CT Scanning of Structural Characteristics of Glacial Till in Moxi River Basin, Sichuan Province

Abstract

Glacial till is a special soil in alpine mountainous areas, which often induces geohazards such as debris flows and landslides due to the influence of special geological environmental conditions in alpine mountainous areas. The change in the structure of glacial till is the main cause of geohazards. Glacial till structure is one of the important factors affecting the mechanical properties of soil. It can explain the mechanical phenomena of soil engineering and establish the quantitative relationship between soil structure and macro–mechanical properties. However, there are few systematic research results on its structure. For this reason, the intact glacial till in the Moxi River Basin, South of Kangding City, Tibetan Autonomous Prefecture of Garzê, Sichuan Province was taken as the research object, and the meso-structure and micro-structure of intact glacial till were studied using CT scanning and scanning electron microscopy (SEM).
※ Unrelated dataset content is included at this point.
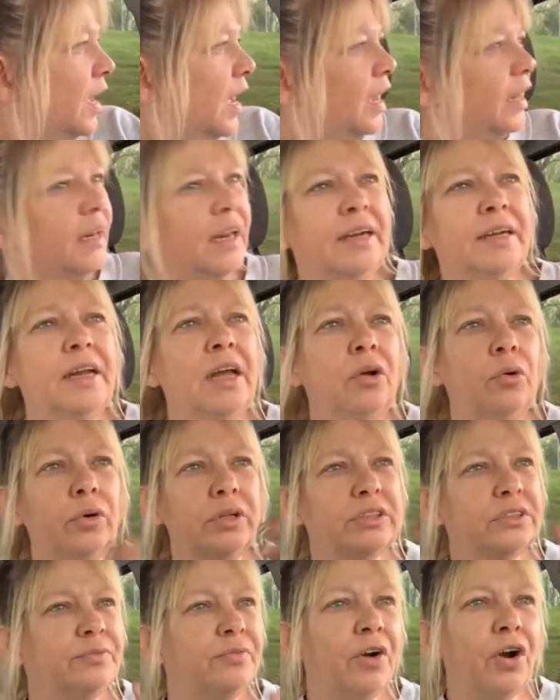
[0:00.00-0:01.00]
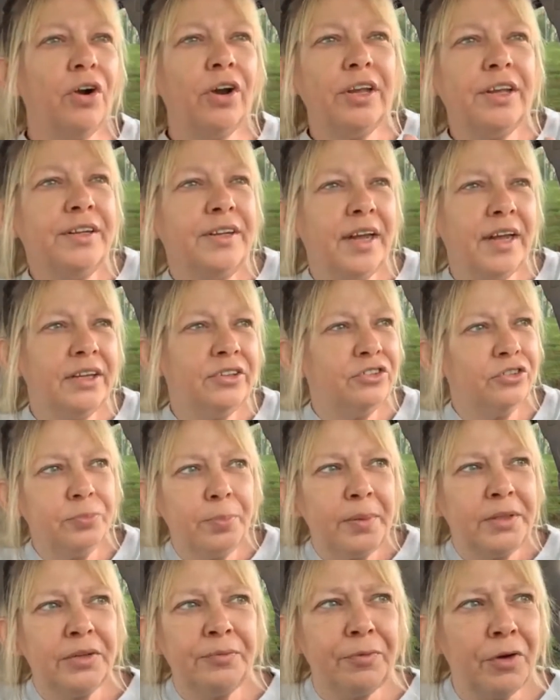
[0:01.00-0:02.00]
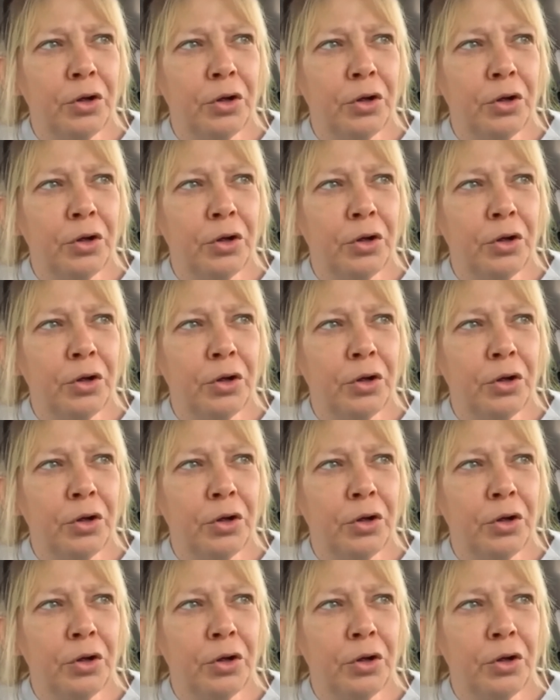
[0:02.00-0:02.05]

And I know it's very contagious, but the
The meso-structure and micro-structure images of the interior of intact glacial till were obtained and the porosity, particle shape, directivity and structural unit were analyzed. The results show that: (1) the average porosity of longitudinal and transverse sections of intact glacial till are 24.92% and 24.35%, respectively, and the difference is not significant; (2) the average circularity of the particles in the longitudinal and transverse sections is 0.836 and 0.802, respectively, and the average aspect ratio is 2.5 and 3.7, respectively. The shape of the particles in the longitudinal section is more circular than in the transverse section, and the orientation of the particles in the transverse sectional direction is more obvious; (3) the main mineral components of the glacial till sample are mica, feldspar and quartz. In the process of transportation and deposition, the mineral particles undergo different degrees of grinding, crushing and dissolution. The particles are mainly formed by calcareous cementation, and the cementation is dense. The structure is mainly a skeleton structure composed of fine particles that are wrapped or filled. These findings provide the scientific basis for highway-, railway- and hydro-power-station construction and disaster prevention and mitigation in the alpine mountainous area.